■ **About this task**: In the data below, reproduce everything exactly except the images.

■ **Given entries**:
= = =

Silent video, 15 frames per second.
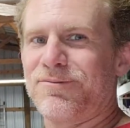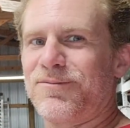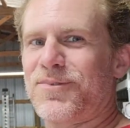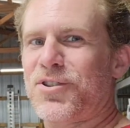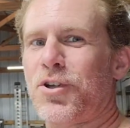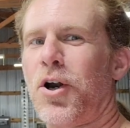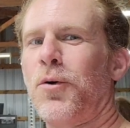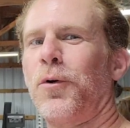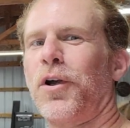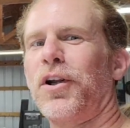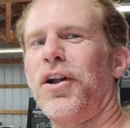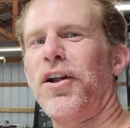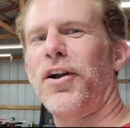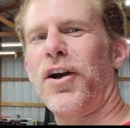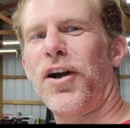start working
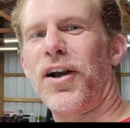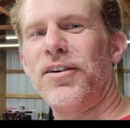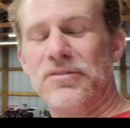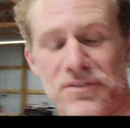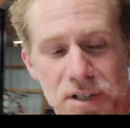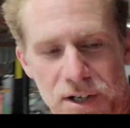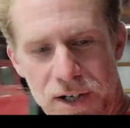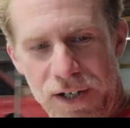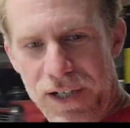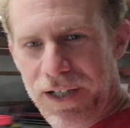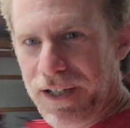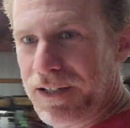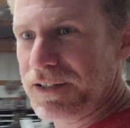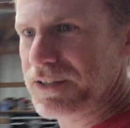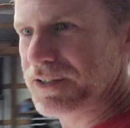on our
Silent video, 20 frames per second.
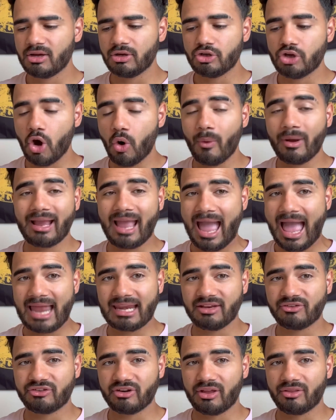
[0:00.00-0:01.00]
going at
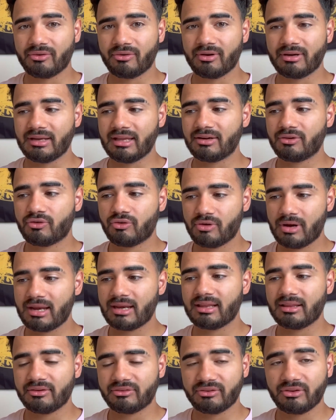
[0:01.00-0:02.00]
each other and
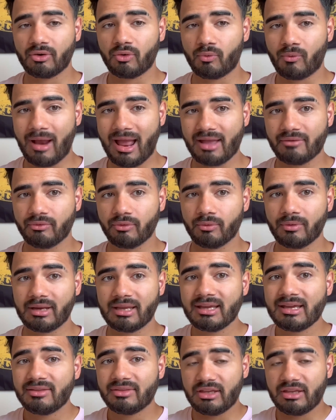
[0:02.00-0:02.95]
creating this little rivalry.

= = =

■ **Answer to this problem**:
Silent video, 15 frames per second.
start working
on our
Silent video, 20 frames per second.
[0:00.00-0:01.00]
going at
[0:01.00-0:02.00]
each other and
[0:02.00-0:02.95]
creating this little rivalry.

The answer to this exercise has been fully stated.